- _YOUR INSTRUCTIONS_
Copy each line of the records below that has "with" in it.

- _DATA LISTING_
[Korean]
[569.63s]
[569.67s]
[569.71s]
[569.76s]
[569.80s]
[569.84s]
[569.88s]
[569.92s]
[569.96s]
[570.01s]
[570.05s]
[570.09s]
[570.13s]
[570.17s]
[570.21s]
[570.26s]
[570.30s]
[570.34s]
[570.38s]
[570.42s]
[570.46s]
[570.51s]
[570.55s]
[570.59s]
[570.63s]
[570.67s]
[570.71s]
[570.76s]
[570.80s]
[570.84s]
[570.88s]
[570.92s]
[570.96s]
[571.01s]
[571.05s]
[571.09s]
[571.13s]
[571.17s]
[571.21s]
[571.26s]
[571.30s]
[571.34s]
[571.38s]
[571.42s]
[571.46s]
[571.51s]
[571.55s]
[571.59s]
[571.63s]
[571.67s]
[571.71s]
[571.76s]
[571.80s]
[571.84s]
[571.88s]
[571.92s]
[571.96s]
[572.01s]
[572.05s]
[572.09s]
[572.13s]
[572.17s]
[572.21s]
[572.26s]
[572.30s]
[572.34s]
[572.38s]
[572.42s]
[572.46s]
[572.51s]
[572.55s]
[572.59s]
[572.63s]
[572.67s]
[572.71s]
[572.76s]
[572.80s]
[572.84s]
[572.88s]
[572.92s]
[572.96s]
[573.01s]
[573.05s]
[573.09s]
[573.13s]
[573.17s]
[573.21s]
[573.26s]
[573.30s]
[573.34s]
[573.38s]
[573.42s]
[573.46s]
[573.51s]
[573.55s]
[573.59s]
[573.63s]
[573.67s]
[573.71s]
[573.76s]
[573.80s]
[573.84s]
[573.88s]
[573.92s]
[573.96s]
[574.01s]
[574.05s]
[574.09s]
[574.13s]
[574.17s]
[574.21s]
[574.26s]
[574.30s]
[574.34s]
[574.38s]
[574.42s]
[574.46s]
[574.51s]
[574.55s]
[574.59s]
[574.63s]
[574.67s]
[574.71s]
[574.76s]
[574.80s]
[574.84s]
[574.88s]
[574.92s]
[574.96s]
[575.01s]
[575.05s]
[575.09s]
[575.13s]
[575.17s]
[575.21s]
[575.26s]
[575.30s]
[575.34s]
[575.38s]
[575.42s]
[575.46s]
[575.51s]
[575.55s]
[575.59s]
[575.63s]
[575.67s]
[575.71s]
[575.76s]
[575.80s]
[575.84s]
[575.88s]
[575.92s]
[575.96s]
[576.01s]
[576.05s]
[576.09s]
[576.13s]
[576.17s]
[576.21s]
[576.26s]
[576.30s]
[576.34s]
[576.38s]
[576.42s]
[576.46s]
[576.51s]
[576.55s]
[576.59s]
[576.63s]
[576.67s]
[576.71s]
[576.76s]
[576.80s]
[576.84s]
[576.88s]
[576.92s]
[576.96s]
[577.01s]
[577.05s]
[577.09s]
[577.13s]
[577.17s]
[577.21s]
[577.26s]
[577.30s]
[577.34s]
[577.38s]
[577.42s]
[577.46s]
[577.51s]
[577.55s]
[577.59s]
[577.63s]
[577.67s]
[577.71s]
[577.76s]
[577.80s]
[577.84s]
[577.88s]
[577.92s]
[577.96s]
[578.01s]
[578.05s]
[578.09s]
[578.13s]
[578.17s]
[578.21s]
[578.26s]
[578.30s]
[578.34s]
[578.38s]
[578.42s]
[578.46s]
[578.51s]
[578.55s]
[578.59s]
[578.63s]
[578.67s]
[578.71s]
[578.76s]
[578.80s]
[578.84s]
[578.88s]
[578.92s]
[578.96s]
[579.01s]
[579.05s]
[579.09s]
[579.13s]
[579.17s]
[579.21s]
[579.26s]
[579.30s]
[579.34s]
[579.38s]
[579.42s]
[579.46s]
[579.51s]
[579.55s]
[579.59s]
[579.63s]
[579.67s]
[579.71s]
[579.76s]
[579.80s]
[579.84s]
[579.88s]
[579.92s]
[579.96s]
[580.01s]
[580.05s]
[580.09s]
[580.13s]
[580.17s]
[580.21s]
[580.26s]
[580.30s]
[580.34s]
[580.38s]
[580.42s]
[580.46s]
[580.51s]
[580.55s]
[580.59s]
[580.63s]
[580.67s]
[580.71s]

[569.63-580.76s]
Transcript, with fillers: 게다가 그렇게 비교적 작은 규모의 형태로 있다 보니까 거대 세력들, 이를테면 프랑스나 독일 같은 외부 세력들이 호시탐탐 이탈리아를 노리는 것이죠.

* * *

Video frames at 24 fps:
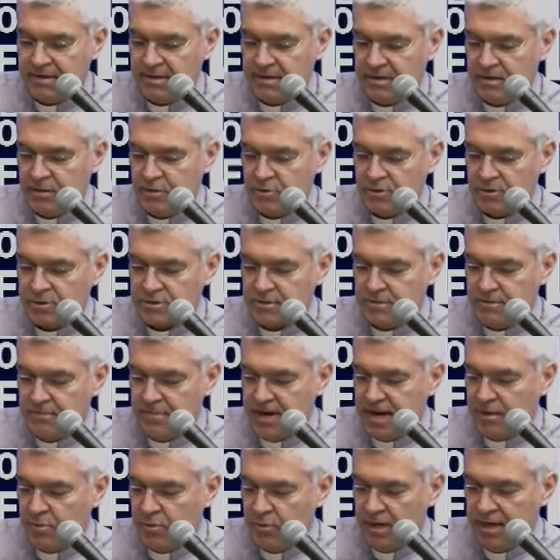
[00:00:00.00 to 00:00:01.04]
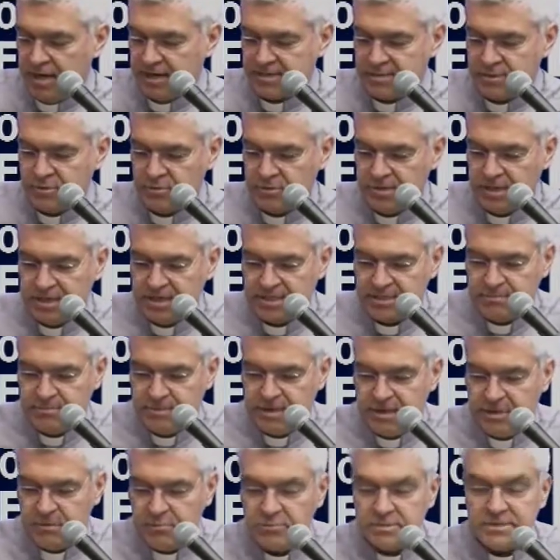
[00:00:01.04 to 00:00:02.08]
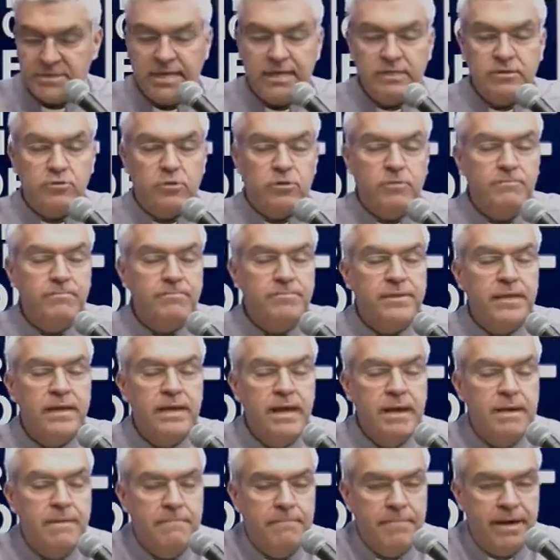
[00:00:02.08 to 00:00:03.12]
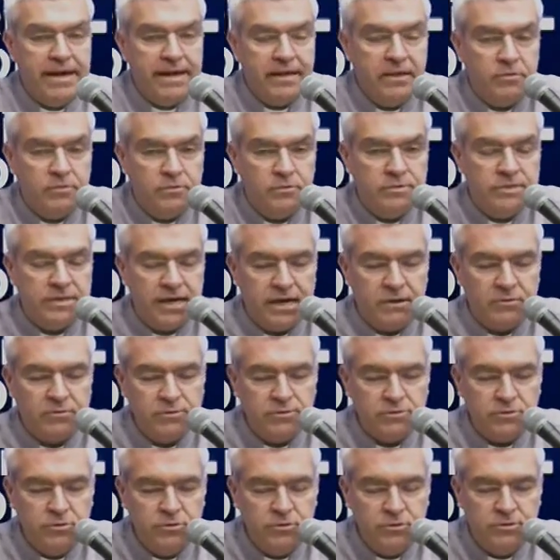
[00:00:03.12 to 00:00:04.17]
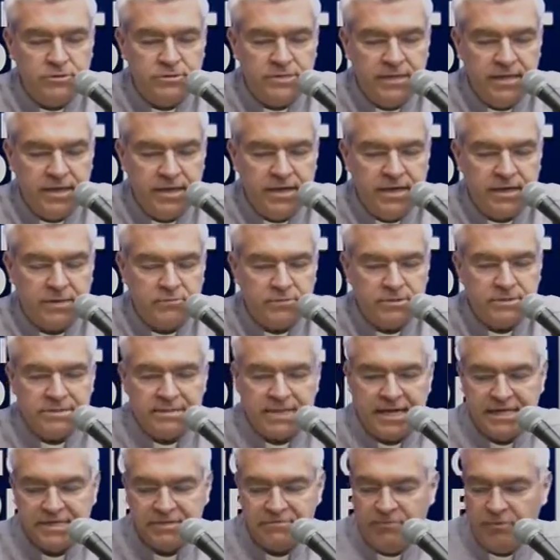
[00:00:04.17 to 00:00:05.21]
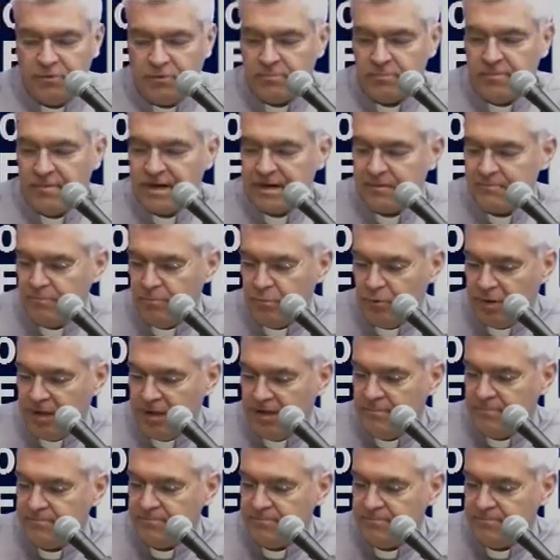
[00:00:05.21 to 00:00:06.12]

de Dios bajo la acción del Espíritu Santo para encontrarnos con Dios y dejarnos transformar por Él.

---

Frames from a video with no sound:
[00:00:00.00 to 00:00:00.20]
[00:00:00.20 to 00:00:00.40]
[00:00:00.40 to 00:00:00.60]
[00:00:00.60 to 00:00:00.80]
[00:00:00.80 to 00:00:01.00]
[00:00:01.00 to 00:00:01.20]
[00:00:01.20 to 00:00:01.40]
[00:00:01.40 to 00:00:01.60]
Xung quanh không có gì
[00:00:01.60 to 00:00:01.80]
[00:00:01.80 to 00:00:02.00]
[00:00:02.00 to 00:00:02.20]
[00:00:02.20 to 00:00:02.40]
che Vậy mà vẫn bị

- _TASK OUTPUT_
Transcript, with fillers: 게다가 그렇게 비교적 작은 규모의 형태로 있다 보니까 거대 세력들, 이를테면 프랑스나 독일 같은 외부 세력들이 호시탐탐 이탈리아를 노리는 것이죠.
Frames from a video with no sound:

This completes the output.